- [Work task] What you give back from the listing below should be an exact copy of the lines from the one with "[00:00:03.20 to 00:00:04.27]" down to the one with "[00:00:00.00 to 00:00:10.27]", and it should contain no pictures.
========================
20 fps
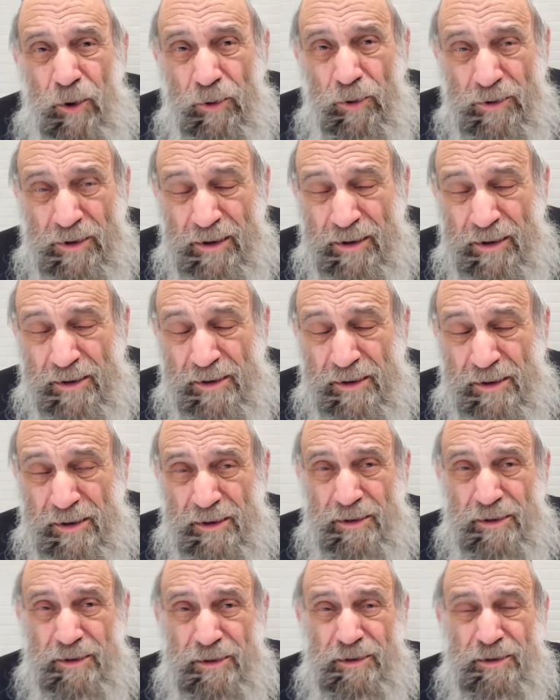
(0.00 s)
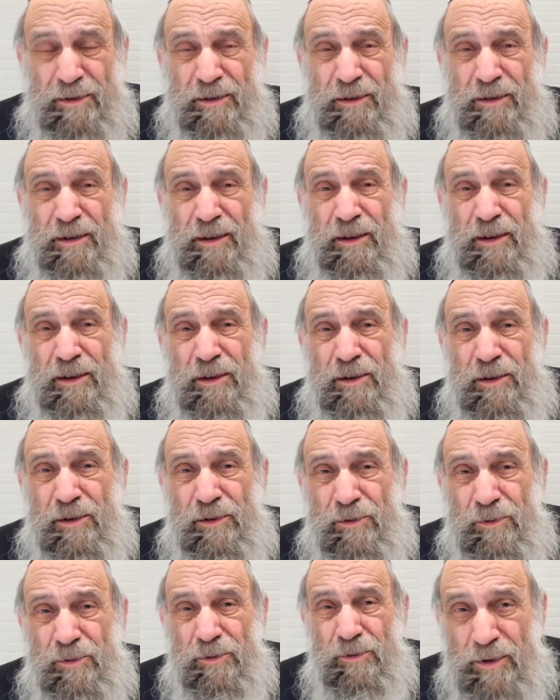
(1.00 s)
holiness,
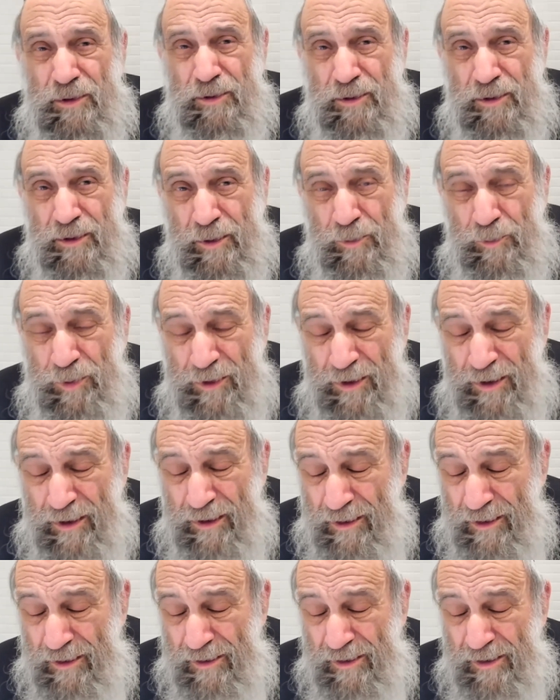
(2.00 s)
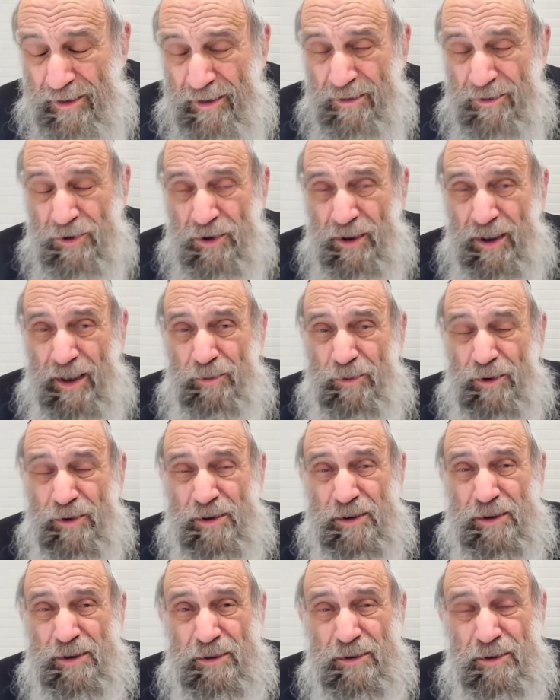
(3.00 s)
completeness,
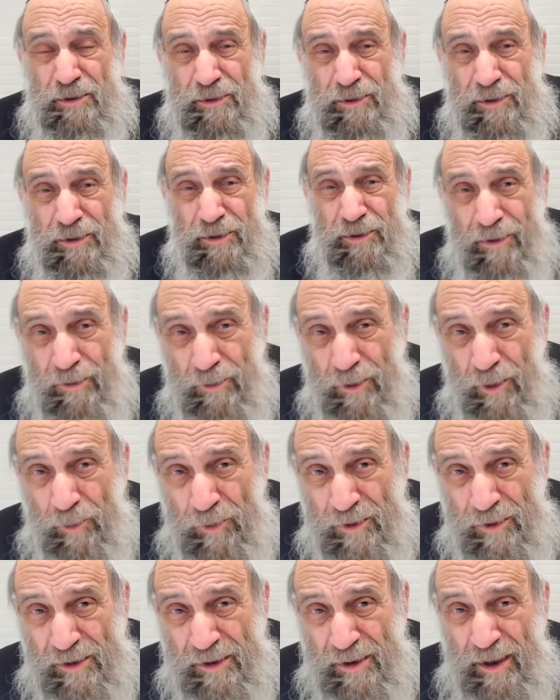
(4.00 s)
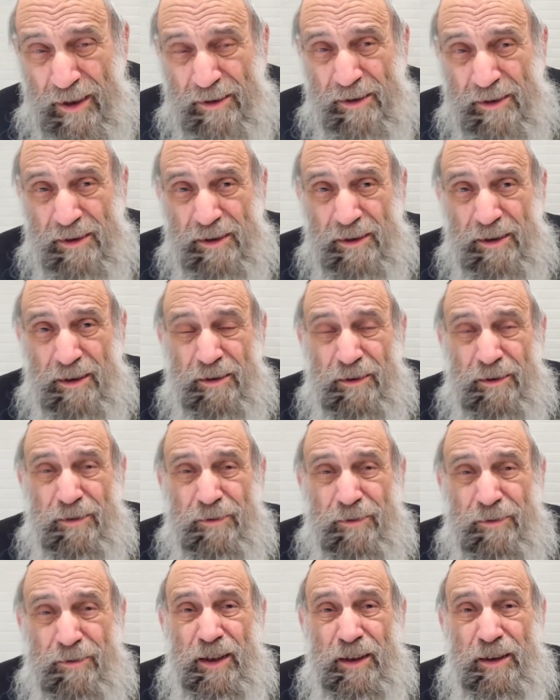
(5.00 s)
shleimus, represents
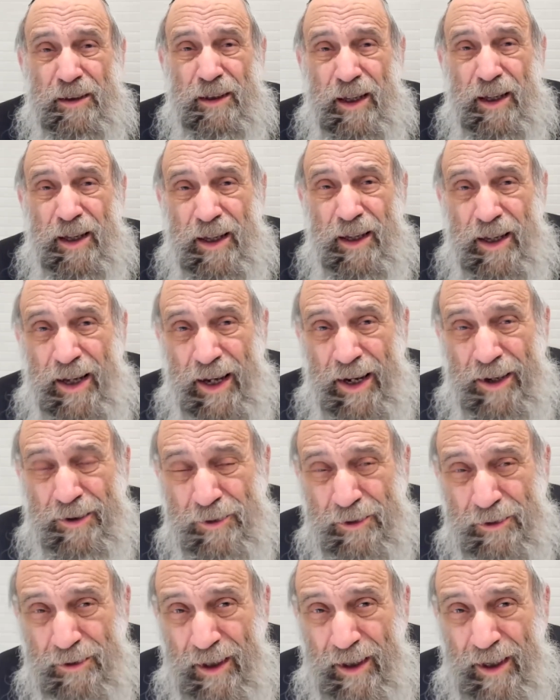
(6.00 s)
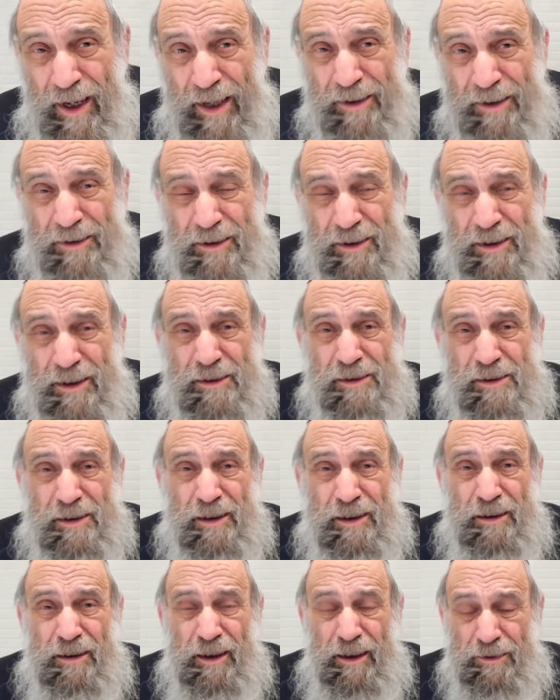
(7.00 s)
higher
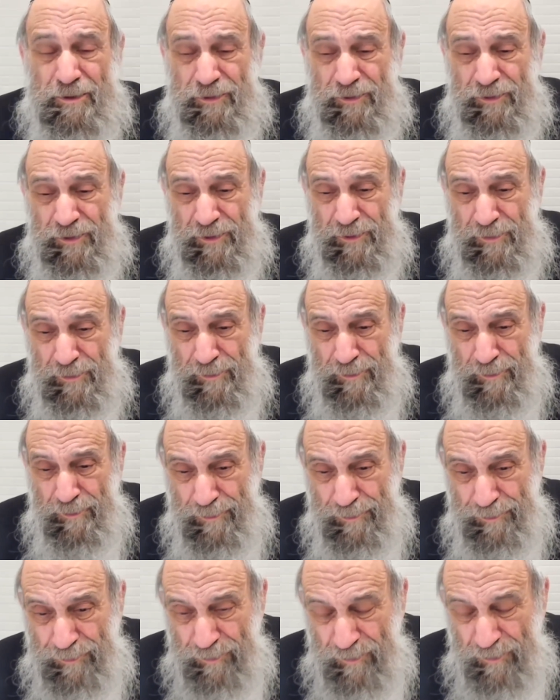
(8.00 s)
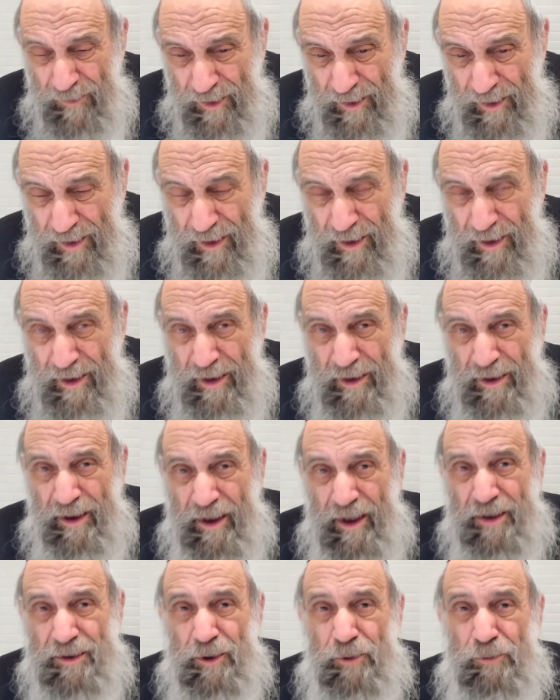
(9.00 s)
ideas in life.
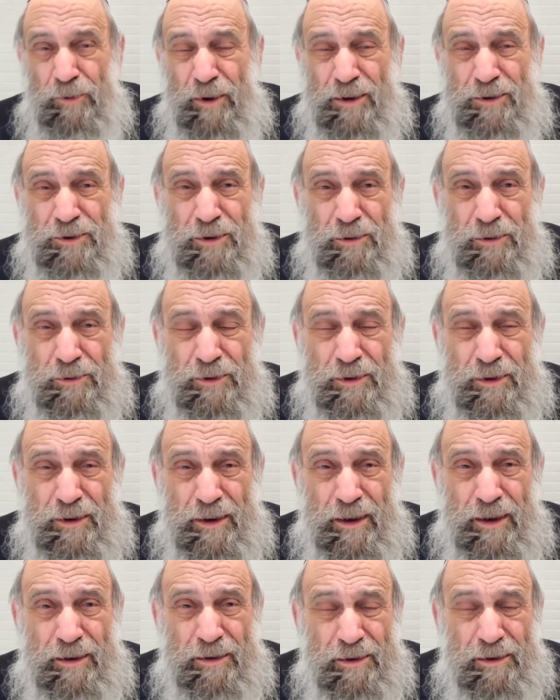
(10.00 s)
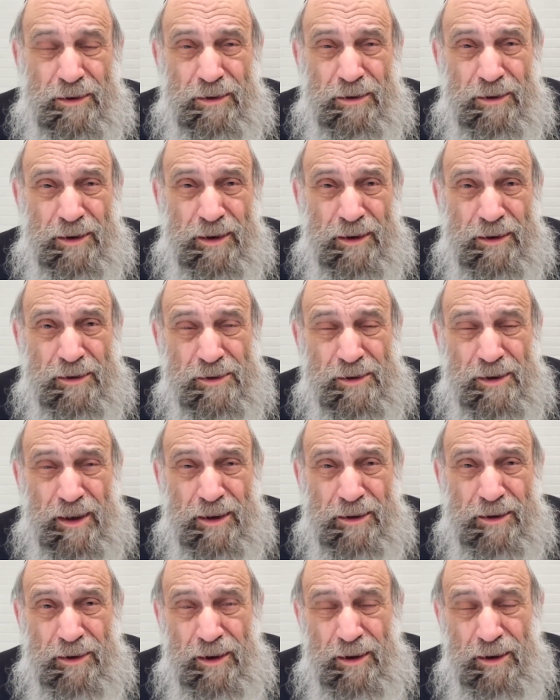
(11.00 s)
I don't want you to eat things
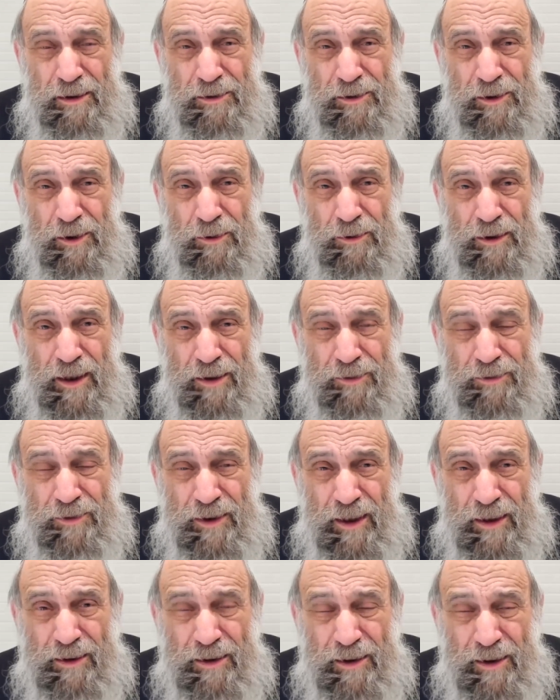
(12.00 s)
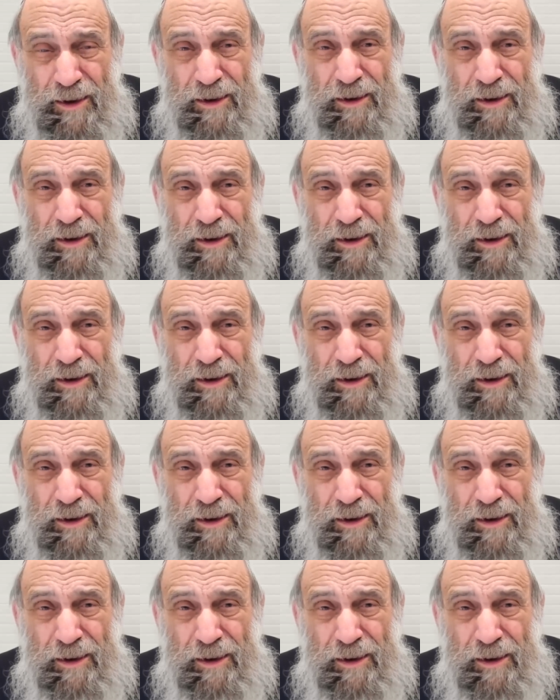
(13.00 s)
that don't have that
========================
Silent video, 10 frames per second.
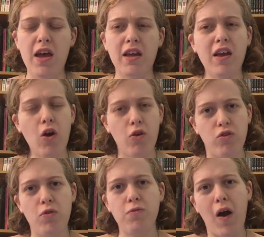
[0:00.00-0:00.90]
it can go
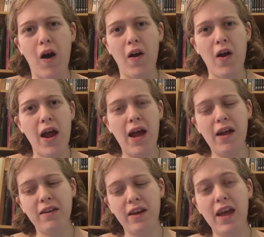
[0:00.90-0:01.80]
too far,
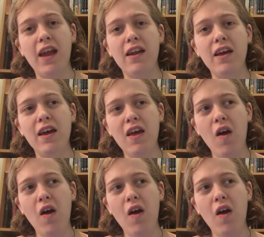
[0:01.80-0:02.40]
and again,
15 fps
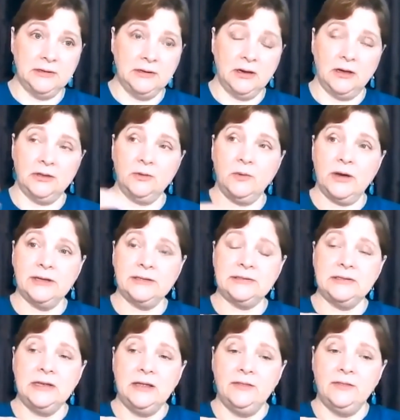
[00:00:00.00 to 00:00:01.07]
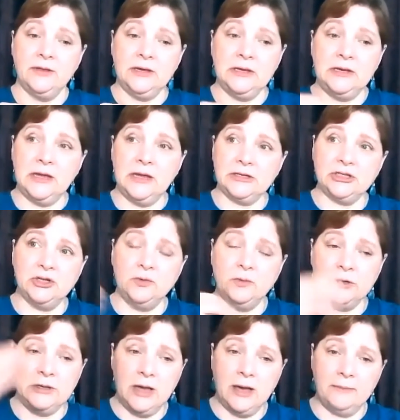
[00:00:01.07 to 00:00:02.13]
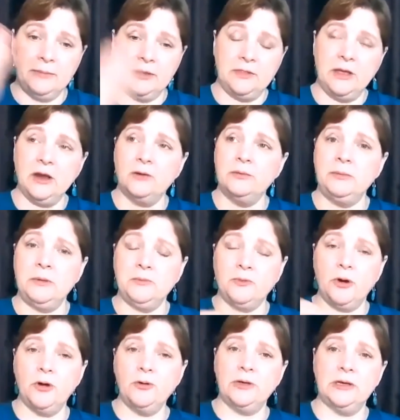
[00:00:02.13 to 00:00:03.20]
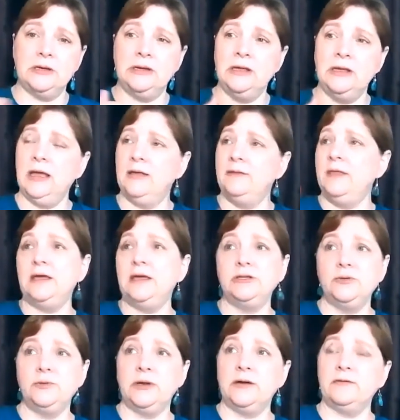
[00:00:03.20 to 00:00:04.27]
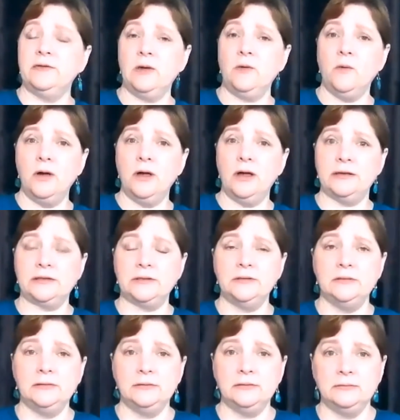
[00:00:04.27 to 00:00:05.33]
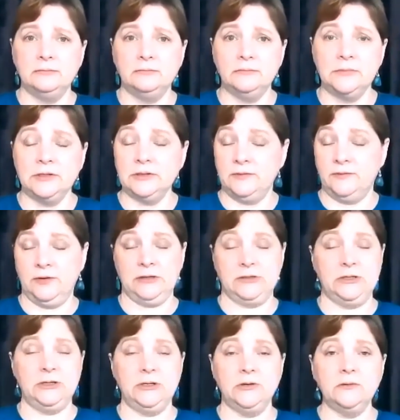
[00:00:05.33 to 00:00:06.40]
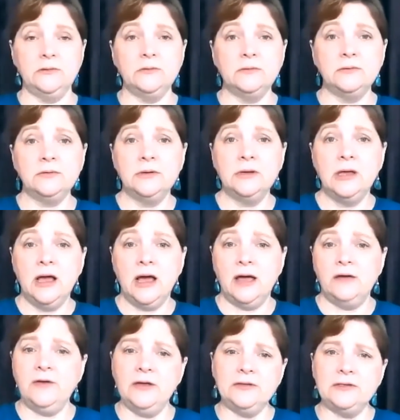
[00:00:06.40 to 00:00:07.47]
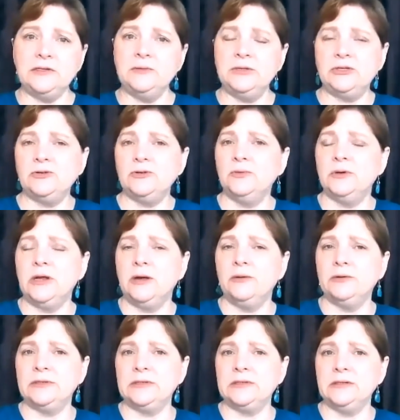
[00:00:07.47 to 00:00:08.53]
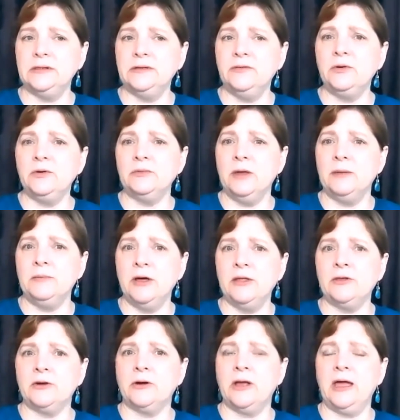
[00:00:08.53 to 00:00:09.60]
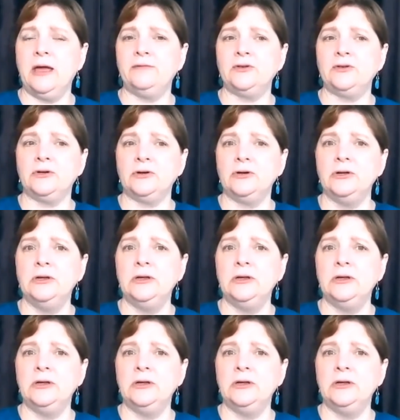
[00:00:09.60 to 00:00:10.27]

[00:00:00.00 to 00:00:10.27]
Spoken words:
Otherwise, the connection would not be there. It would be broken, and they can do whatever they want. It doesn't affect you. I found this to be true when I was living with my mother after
========================
- [Solution to this exercise]
[00:00:03.20 to 00:00:04.27]
[00:00:04.27 to 00:00:05.33]
[00:00:05.33 to 00:00:06.40]
[00:00:06.40 to 00:00:07.47]
[00:00:07.47 to 00:00:08.53]
[00:00:08.53 to 00:00:09.60]
[00:00:09.60 to 00:00:10.27]

[00:00:00.00 to 00:00:10.27]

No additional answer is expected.